New financial instruments

The EU response to the COVID-19 pandemic will have a substantial impact on the EU’s finances: for the 2021-2027 financial period, the combined funding allocation from the Next Generation EU (NGEU) instrument and the Multiannual Financial Framework (MFF) will be €1,824 billion – almost twice the amount of spending in the previous MFF period.

The court also found that the absorption of the European Structural and Investment (ESI) Funds by member states had continued to be slower than planned. By the end of 2020, the final year of the current seven-year budget, only 55 percent of the agreed EU funding for 2014 to 2020 had been paid out. “This has had the effect of inflating outstanding commitments, which reached €303.2 billion by the end of 2020, the equivalent of nearly two annual budgets”, said the institution in its press release.

EU funds often not used

The auditors noted that considerable differences existed between member states. While Finland, for example, had absorbed 79 percent of its total allocation by the end of 2020, the three countries where the absorption rate was lowest (Italy, Croatia and Spain) had used less than half of their committed amounts.

In 2020, EU spending amounted to €173.3 billion, representing 1.1 percent of the combined gross national income of its member states and the UK, which was then still part of the EU’s single market and customs union.

About two thirds of the EU budget is spent under shared management, a system under which the member states distribute funds, select projects and manage the EU’s expenditure.

Each year, the auditors assess EU revenue and expenditure, examining whether the accounts are reliable and whether income and expenditure transactions comply with the applicable rules at EU and member state level.

Independent audit

The EU’s accounts are prepared by applying accounting rules based on international public-sector accounting standards.
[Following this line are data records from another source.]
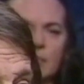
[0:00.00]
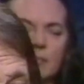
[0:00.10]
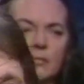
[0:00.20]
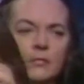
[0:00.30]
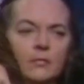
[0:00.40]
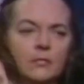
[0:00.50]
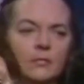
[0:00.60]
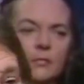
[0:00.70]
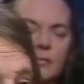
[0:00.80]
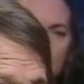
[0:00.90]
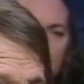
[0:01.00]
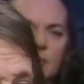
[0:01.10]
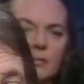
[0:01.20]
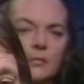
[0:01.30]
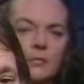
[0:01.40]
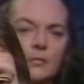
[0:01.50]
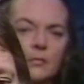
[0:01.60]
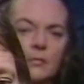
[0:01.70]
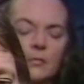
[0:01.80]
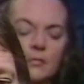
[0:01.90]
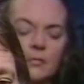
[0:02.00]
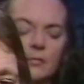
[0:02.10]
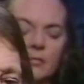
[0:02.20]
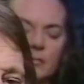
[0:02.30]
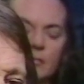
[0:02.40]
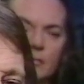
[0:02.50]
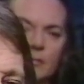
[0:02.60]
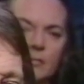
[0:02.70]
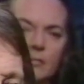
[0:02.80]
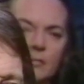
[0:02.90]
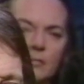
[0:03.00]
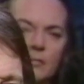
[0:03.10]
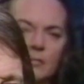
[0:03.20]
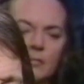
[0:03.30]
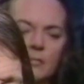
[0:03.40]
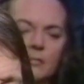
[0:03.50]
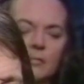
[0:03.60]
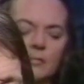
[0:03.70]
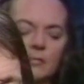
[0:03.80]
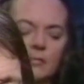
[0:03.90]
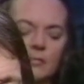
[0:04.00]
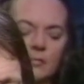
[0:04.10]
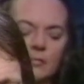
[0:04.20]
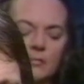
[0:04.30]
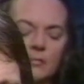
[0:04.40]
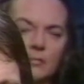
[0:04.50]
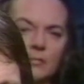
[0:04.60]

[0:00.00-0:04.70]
This person isn't speaking.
They give an account of the EU’s financial position at the end of the previous financial year, and its financial performance throughout it. The EU’s financial position includes the assets and liabilities of its consolidated entities at year-end, both short-term and long-term.

A “clean” opinion means that the figures present a true and fair view and follow the rules of financial reporting. A “qualified” opinion means that the auditors cannot give a clean opinion, but the problems identified are not pervasive. An “adverse” opinion indicates widespread problems.

In order to reach this audit opinion, the auditors test samples of transactions to provide statistically based estimates of the extent to which revenue and individual spending areas are affected by error. They measure the estimated level of error against a threshold of 2 percent, this being the rate above which irregular revenue or spending is considered to be material. The estimated level of error is not a measure of fraud, inefficiency or waste: it is an estimate of the money that was not used fully in accordance with EU and national rules.